The allure of simple system models

From https://www.flickr.com/photos/campra/20416181068

A system model (also called a construct in IO) is a set of rules, assumptions, and the accompanying computer code that turn individual data points into a complete and consistent database. Some of the most important parts of system models are handling activities which produce multiple products, linking product suppliers and consumers in time and space, and reconciling conflicting data points. Each of these functions could be controversial, as in many cases practitioners must make choices without being able to test their scientific validity. A system model is a compromise between our dreams and what is currently possible. Sometimes we dream too big, and end up with things like the waste treatment merger (don't ask). Though I doubt the BONSAI consensus system models will ever be "done", here is a brief discussion of how we will start building them.

Multioutput activities

Many things in life produce more than one useful output - combined heat and power plants are a classic example, but even something as simple as consuming a bottled drink produces the service of the drink, and an empty bottle that can be recycled into other products. When we build a model that allows us to consume just heat or just power (or just Rivella), we have to do something about the other products which are produced. This is one of those problems that most people can intuitive grasp, and immediately come up with what they think is the one obvious answer. Unfortunately, everyone has a different answer.

At the beginning, we will not attempt to reinvent the wheel. Economists have been applying system models for decades, and we can apply these models directly. We even already have Python code, though I think this will have to be adapted for the size of the BONSAI matrices. If you are interested in the details of these models, I heartily recommend the work of Guillaume Majeau-Bettez.

Linking in time and space

Each data point in BONSAI will give a description of an input or an output from an activity, and it will be up to the system model to link these inputs and outputs together. Though most LCA databases make datasets specify these links ahead of time, the current version of ecoinvent follows a similar strategy of linking via system modelling software. I have been part of the ocelot project, which is an ongoing effort to encode these system models in open source software. This is really hard, for a variety of reason, but a major one is how when complex rules are combined together, they create code and results that are difficult to work with or reason about. The details aren't worth going into, but my key lessons for a BONSAI model would be:

  • No adoption of ideas which have not been tested and implemented at a large scale!
  • Map-reduce works well. Iterators work well. Log everything.
  • Simple is better than complex. Complex is better than complicated.
  • No dynamic "Rest-of-World" locations - everything should be located definitively in space.
  • Use the idea of "market" activites sparingly or not at all. The small benefits they bring come with significant complexity, meaning bugs and unexpected behaviour.
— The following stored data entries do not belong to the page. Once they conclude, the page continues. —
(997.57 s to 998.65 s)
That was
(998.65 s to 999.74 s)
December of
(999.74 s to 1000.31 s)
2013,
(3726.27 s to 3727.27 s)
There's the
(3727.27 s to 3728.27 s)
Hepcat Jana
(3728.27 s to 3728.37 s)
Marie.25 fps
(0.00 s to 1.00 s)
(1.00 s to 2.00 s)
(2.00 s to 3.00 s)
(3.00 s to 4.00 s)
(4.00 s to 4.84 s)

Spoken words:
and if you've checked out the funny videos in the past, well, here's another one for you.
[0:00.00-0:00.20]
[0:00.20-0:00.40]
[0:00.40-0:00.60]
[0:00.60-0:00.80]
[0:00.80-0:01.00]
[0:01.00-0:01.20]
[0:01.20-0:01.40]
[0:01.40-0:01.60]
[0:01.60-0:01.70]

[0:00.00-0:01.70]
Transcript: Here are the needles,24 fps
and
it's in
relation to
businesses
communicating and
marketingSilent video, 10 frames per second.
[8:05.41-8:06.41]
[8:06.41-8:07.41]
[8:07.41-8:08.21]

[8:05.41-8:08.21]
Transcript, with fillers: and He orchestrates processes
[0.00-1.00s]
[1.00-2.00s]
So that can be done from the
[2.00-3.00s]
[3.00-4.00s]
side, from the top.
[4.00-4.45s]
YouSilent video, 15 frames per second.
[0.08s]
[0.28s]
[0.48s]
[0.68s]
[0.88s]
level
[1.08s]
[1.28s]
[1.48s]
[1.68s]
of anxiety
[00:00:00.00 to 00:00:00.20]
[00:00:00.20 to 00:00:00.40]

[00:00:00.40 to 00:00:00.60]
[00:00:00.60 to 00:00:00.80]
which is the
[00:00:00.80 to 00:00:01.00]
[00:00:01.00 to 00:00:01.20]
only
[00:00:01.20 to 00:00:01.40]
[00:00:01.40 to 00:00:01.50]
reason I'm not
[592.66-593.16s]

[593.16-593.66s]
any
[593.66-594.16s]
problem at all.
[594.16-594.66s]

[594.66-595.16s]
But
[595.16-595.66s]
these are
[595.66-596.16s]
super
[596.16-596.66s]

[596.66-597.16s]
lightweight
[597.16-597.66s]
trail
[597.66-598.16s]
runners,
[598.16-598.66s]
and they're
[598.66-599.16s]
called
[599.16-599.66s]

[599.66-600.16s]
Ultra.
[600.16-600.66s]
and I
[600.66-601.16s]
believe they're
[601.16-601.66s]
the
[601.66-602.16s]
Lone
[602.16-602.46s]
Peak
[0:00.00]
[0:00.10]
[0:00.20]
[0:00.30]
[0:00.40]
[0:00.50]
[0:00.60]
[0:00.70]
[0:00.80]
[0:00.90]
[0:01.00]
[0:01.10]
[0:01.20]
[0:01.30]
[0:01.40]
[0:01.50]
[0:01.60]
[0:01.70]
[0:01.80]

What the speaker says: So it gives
Linking in time is currently the domain of dynamic LCA. There are a lot of value choices here as well, both in accepting or rejecting the current state of the world, but also in generational equity (just as environmental justice is an important topic for research in regionalized LCA) and in the temporal allocation of infrastructure burdens. We can also add data and concepts from industrial ecology on material stocks and fleet modelling. At first, though, we will be happy to link the different years present in EXIOBASE.

Reconciling conflicting data

This is the area that I am personally the most excited about, as this is where I think we can really add something new. Our basic approach will be to maximize information entropy. While this theory is well known, and has been applied to IO models, it begs the question - how does one get probability distributions for data without characterized uncertainty, how does one handle data points (or distrobutions) which only partially overlap, and what preparation steps are needed for input datasets (such as material, energetic, or economic balances)? As usual, the devil is in the details. We also have the option of explicitly including outside data sources, either as validation of calculated totals, or to help us adapt existing data to new contexts. This overall component will be difficult, and will probably be done in cooperation with other researchers rather than strictly as a BONSAI initiative.